Here is an article about a recent opinion of the Georgia Supreme Court (that state’s equivalent to the Court of Appeals of Maryland) that uphold “tort reform” laws passed by the Georgia legislature. These laws were passed in 2005 as part of a package of “tort reform” laws.
The court upheld a Draconian change in the standard of care for victims of medical negligence where the negligent doctor was providing care in an emergency room. In Maryland, doctors in any setting are held to a negligence standard. If the doctor failed to act as a reasonable health care provider would have under the circumstances, that is negligence.
Georgia has a different standard of care as a result of these 2005 laws. To recover for malpractice against a Georgia ER doctor, a plaintiff must prove “gross negligence” by “clear and convincing” evidence. I think Georgia is the only state in the country with a law like this. This changed the pre-existing law in two crucial ways.
First, it raises the standard of proof from a “more likely than not” standard. Essentially, this is the difference between 51% likely and 75% likely. Second, and most awfully, it raises the standard that must be violated to “gross negligence”, which means a failure to exercise even a slight degree of care.
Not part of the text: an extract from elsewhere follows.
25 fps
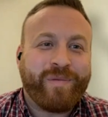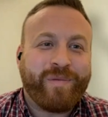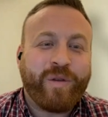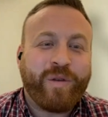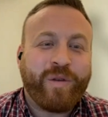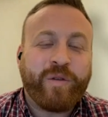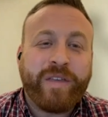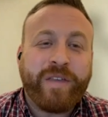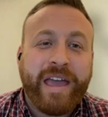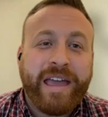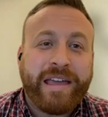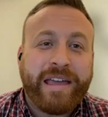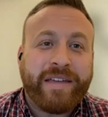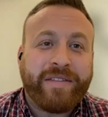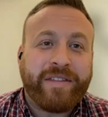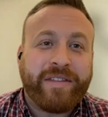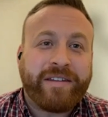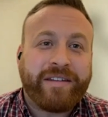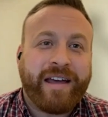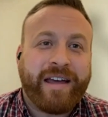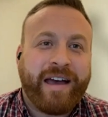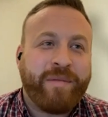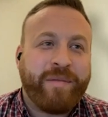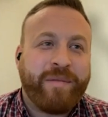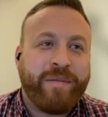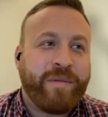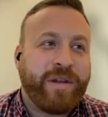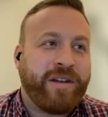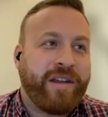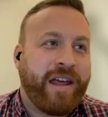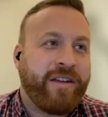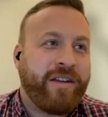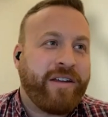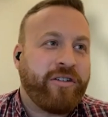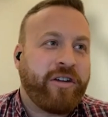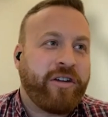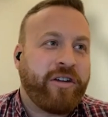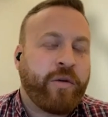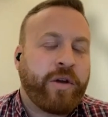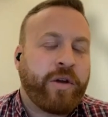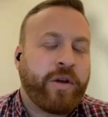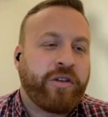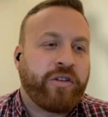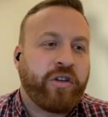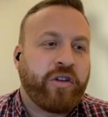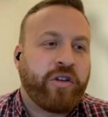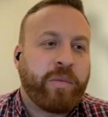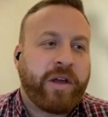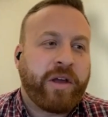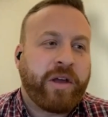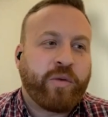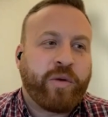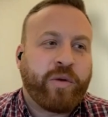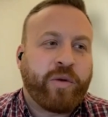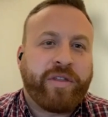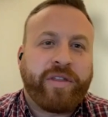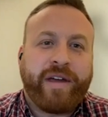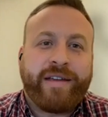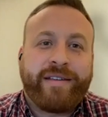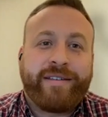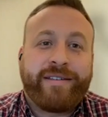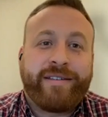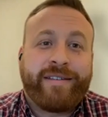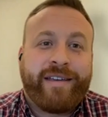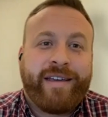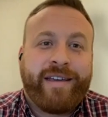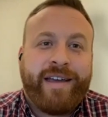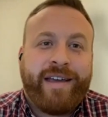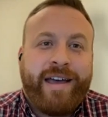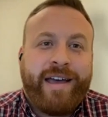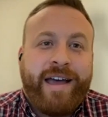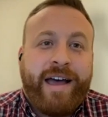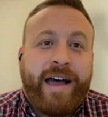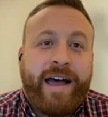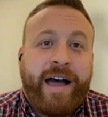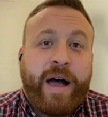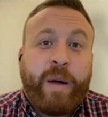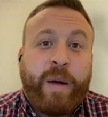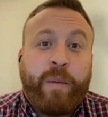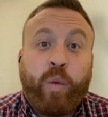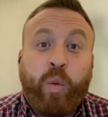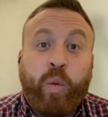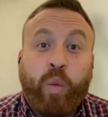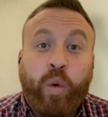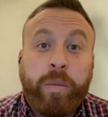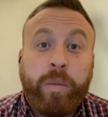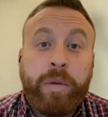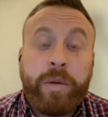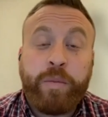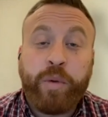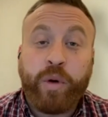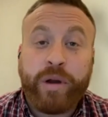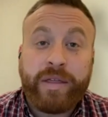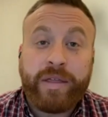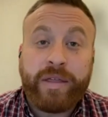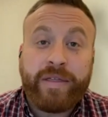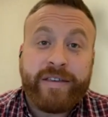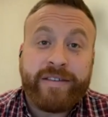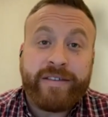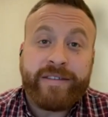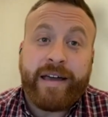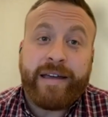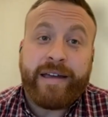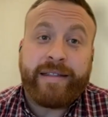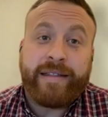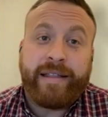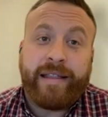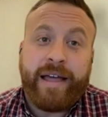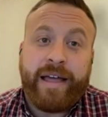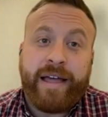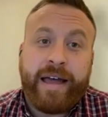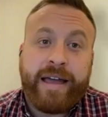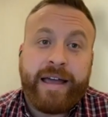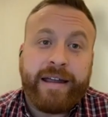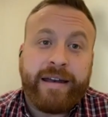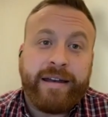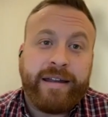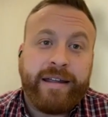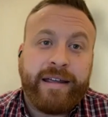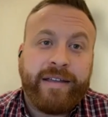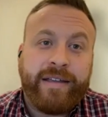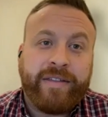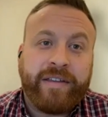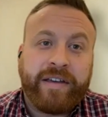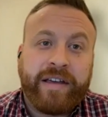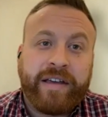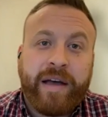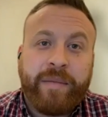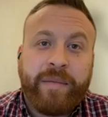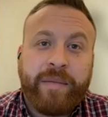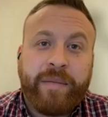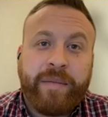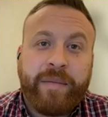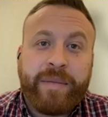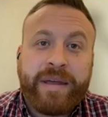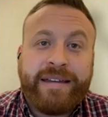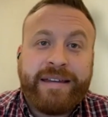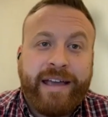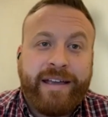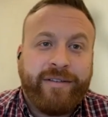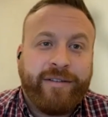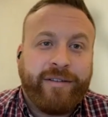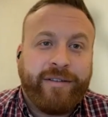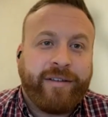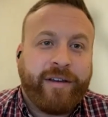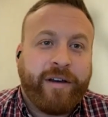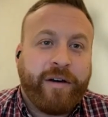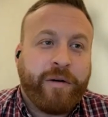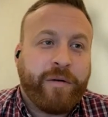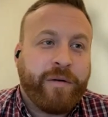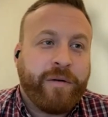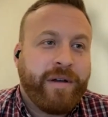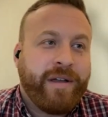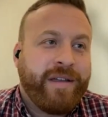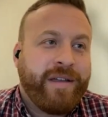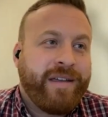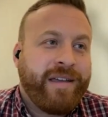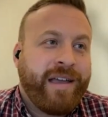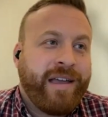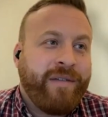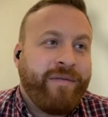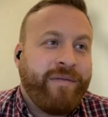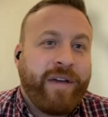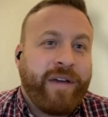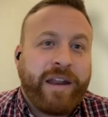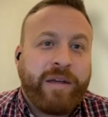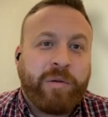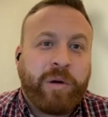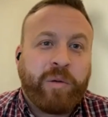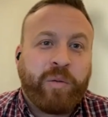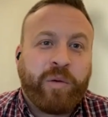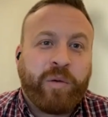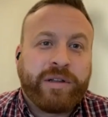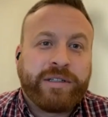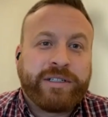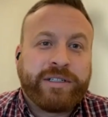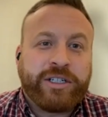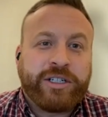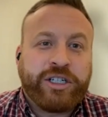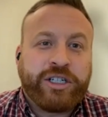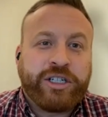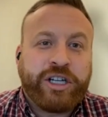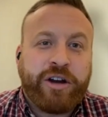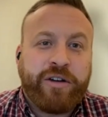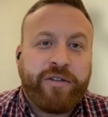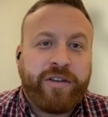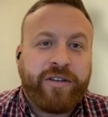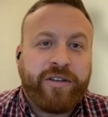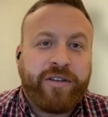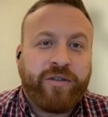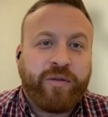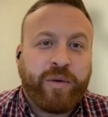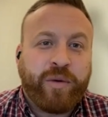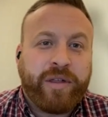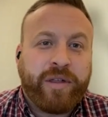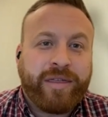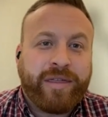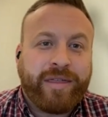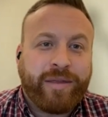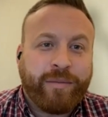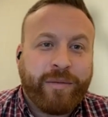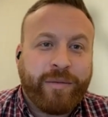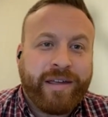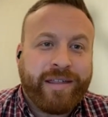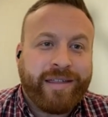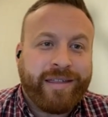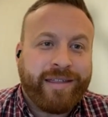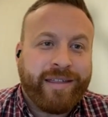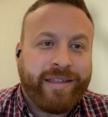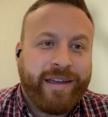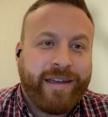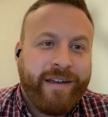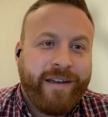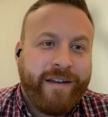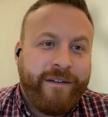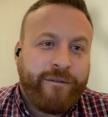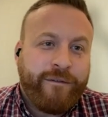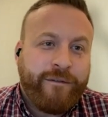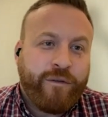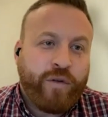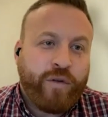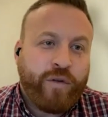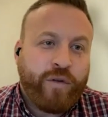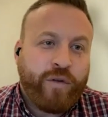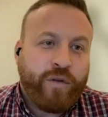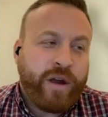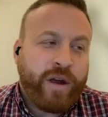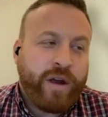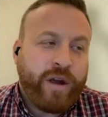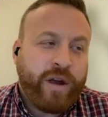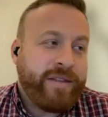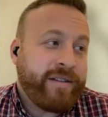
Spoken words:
you taking the time and sharing so much with us. We'll be putting this online in the coming days. So if anyone wants to share this with friends and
I am not a Georgia malpractice lawyer, but the way I understand this is as follows: If the doctor cuts off the wrong leg because he is drunk, there is gross negligence. If he cuts off the wrong leg because he simply misread the chart, there is not. I imagine this is small comfort for the guy who lost the wrong leg. But hey, it’s all good- this law has reduced the number of medical malpractice lawsuits, and (thank god) has reduced doctor’s malpractice premiums. Guess why? Because it basically means that it will always be impossible to prove the doctor breached the standard of care.
The Georgia court determined that the legislature’s goal of making physicians’ malpractice insurance more affordable was a “legitimate legislative purpose.” This is just astonishing. I have a hard time conceiving a more unfair rule of law. Doing what is cheaper is not always the same thing as doing what is just.
This rule allows a Georgia ER doctor to walk up to a family and say something like “I am really sorry. I messed up because I just wasn’t paying attention. I am a little tired from staying up late to watch the playoffs. But I did my best, and I am sorry your mother is dead.” Under Georgia’s standard, that doctor is probably not liable for malpractice. If you can’t tell what is wrong with that, you have my pity.
I love doctors. I have one myself. I am a huge fan of the ER docs and on-call cardiologists who helped my Dad when he had a heart attack. It is important to have these kinds of doctors available. But that should not be at the price of immunizing whatever they do as long as they try hard and don’t intentionally hurt you.